# finally time to shark fish again



## jdhkingfisher (Aug 6, 2010)

went a few times in august and got one little one. Its winter now and the bait is movin in close and that brings the big dogs in. next weekend sharkin... who wants to bust one with me


----------



## ARslinger (Nov 7, 2010)

im down to go, im located at the nas naval base for tech school. my fishing rig is getting shipped to me as i type. love shark fishing bro. where you planning on doing it from a boat or beach?


----------



## jdhkingfisher (Aug 6, 2010)

beach man. 8505030346. text me and ill give details


----------



## Clay-Doh (Oct 2, 2007)

You guys know about the shark tourney??? Only $80 per team...winner take all?

Heres the link...these are a blast.

http://www.pensacolafishingforum.com/f27/6th-semi-annual-unofficial-shark-tourney-campout-game-november-19th-76294/


----------



## J.Sharit (Oct 3, 2007)

Clay is there a provision for beach fishin this tourney and who'll
help get a big shark over to Mcree if a boatless beach guy 
catches a monster.....


----------



## Clay-Doh (Oct 2, 2007)

Yes....up to 4 people can enter as a boatless team.

And I or anyone would be happy to either come measure it, or bring it over to Mcree.

better yet... I have plenty of room on our boat for passangers, tents, gear, etc, if you and others wanted to come to Mcree for the weekend!

PM me your number, don't have it anymore


----------



## Sunshine17 (Dec 11, 2009)

Man i wanna smoke a big one soon.
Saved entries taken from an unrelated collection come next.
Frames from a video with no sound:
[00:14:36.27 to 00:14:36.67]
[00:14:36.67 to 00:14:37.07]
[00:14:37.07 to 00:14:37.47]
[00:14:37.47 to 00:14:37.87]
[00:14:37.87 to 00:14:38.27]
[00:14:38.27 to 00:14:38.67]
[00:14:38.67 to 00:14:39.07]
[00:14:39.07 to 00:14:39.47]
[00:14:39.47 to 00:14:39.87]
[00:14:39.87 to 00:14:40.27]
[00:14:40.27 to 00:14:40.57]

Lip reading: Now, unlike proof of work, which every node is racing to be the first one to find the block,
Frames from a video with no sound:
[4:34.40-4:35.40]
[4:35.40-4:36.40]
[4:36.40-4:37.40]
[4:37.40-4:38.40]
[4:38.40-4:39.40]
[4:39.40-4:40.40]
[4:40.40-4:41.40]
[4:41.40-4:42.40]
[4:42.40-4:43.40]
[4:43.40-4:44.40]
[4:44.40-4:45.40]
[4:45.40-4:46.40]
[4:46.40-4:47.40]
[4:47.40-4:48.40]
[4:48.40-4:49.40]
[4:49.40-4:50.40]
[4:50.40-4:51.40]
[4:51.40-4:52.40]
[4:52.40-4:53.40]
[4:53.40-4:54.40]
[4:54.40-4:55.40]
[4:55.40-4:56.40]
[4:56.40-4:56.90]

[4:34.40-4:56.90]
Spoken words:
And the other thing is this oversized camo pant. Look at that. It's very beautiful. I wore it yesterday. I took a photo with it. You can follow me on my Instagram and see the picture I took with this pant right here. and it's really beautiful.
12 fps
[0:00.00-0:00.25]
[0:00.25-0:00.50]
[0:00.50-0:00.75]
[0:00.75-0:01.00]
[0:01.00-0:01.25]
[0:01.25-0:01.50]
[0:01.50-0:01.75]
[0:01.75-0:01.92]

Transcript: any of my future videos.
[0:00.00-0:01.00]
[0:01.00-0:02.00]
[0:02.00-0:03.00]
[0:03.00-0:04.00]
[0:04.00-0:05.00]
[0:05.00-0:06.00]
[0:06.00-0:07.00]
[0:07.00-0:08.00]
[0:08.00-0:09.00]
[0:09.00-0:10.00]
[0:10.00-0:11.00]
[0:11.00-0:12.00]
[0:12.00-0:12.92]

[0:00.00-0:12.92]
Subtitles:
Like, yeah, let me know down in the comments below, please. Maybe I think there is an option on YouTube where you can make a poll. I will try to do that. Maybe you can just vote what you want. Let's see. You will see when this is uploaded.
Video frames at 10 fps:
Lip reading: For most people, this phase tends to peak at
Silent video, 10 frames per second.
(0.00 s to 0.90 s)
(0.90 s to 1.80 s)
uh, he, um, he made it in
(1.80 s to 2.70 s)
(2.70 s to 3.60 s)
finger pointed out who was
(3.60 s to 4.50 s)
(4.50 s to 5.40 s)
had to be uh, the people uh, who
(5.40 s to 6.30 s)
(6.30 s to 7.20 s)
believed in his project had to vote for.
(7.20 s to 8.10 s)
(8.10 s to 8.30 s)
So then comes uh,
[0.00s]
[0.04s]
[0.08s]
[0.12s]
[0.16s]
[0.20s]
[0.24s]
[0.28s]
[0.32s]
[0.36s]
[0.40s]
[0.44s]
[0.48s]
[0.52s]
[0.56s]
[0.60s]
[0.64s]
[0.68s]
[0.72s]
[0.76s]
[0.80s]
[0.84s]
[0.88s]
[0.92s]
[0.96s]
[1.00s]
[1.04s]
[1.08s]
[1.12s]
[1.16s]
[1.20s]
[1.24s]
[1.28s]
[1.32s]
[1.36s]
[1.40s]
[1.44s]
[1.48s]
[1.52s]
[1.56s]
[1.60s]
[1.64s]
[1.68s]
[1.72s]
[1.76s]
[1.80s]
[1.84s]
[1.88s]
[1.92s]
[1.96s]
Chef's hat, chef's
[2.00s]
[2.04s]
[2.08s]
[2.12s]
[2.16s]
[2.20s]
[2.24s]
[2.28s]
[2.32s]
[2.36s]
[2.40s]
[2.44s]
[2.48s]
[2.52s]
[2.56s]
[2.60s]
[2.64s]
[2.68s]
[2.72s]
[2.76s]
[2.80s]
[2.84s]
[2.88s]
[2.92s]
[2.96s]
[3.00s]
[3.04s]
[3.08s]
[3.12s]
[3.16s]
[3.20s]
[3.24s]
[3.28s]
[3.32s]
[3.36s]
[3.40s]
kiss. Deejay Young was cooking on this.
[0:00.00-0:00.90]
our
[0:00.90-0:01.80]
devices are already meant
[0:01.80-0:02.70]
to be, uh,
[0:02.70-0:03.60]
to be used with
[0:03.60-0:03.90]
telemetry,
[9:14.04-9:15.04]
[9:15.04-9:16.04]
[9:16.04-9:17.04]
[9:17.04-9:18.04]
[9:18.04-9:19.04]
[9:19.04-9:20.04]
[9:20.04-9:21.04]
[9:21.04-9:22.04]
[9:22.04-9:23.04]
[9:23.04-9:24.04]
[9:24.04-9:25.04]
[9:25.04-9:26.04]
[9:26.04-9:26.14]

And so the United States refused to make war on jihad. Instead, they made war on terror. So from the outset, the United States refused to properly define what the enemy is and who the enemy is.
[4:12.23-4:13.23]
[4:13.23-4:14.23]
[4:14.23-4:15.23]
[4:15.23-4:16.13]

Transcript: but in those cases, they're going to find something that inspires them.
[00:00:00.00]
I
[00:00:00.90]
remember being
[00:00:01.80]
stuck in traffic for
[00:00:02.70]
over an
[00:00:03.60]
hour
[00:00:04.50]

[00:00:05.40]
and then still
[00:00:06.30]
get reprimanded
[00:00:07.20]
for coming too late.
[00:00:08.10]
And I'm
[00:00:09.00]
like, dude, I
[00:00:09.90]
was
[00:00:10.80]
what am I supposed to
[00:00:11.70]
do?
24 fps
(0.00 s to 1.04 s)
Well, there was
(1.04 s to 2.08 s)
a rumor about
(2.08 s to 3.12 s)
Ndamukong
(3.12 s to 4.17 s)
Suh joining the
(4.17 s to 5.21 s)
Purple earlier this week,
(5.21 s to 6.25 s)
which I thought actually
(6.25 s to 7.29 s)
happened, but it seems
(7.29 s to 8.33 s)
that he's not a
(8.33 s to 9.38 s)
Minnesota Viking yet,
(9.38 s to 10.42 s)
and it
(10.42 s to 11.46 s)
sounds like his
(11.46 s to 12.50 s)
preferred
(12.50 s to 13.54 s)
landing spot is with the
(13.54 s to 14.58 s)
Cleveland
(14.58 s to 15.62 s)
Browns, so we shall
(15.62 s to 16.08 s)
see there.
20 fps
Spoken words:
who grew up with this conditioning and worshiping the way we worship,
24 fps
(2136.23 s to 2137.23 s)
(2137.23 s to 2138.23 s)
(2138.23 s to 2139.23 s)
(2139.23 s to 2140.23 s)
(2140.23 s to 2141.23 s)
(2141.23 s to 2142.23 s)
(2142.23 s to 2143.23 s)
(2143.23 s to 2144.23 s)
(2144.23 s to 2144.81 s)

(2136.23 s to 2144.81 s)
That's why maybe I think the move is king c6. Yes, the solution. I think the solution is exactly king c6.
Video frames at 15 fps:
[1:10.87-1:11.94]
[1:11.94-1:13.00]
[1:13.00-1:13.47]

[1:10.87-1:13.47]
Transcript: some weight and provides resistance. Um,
Ill hit you up kingfisher about this weekend. where u plannin on going?


----------



## jdhkingfisher (Aug 6, 2010)

ill put $40 in our team sunshine. you put the other up and we in it. im going wednesday night cause we got no school. come out to the cross with me and we can talk more


----------



## USMCPayne (Nov 1, 2010)

Hey, if you have a spot I may be interested in joining. I dont think my rig is big enough for shark so I may have to buy a new one, but I'd like to give it a shot. Shoot me a PM.


----------



## countryboy28 (Nov 4, 2010)

Im down hit me up


----------



## Sunshine17 (Dec 11, 2009)

Shit man. Im outta town this weekend...... I would totally join but i cant. Sorry it took so long for me to reply.


----------



## Sunshine17 (Dec 11, 2009)

Kingfisher r u gunna be fishing tomorrow (thursday)?


----------



## jdhkingfisher (Aug 6, 2010)

nah bro. going friday and saturday nights though. got two black tips last night and missed a monster


----------



## Sunshine17 (Dec 11, 2009)

How big were the black tips?


----------



## jdhkingfisher (Aug 6, 2010)

five and six feet


----------



## USMCPayne (Nov 1, 2010)

lookin forward to tomorrow night!


----------



## jdhkingfisher (Aug 6, 2010)

yea dude hit me up with your number again


----------



## Sunshine17 (Dec 11, 2009)

where yall going tomorrow night? i might tag along. unless yall r in that tournament or whatever.


----------



## USMCPayne (Nov 1, 2010)

Tournament isn't until next weekend.


----------



## Sunshine17 (Dec 11, 2009)

Ahhh. alright. So where yall going tonight?


----------



## jdhkingfisher (Aug 6, 2010)

cross man. gulf side. come on. you can be in the tournament too sunshine. i need one more person


----------



## Sunshine17 (Dec 11, 2009)

what day next weekend? im outta town friday night in mobile. and ure gunna fish the cross tonight?? where the hell is that at?


----------



## Sunshine17 (Dec 11, 2009)

hey kingfisher. send me a PM with ure number in it and like what time yall are getting out there and what time yall r planning on leaving? pulling an all nighter or wat? cause im pretty sure imma go out there depending on what time yall r going. just let me know bro. I have yet to pull in a shark wit ya.


----------



## countryboy28 (Nov 4, 2010)

were are you going


----------



## Sunshine17 (Dec 11, 2009)

pcola beach. we are meeting up at the pier at 8 then following kingfisher to the spot. u going?


----------



## Bigwill4life (Mar 3, 2009)

*Shark fishing*

Good luck on the sharks man we went out night before last had good bait sat until after midnight and still had out bait when we brought them inn.that was off the beach in perdido key.when ever yall go hit me up man thats the best fishing sharking after dark.....


----------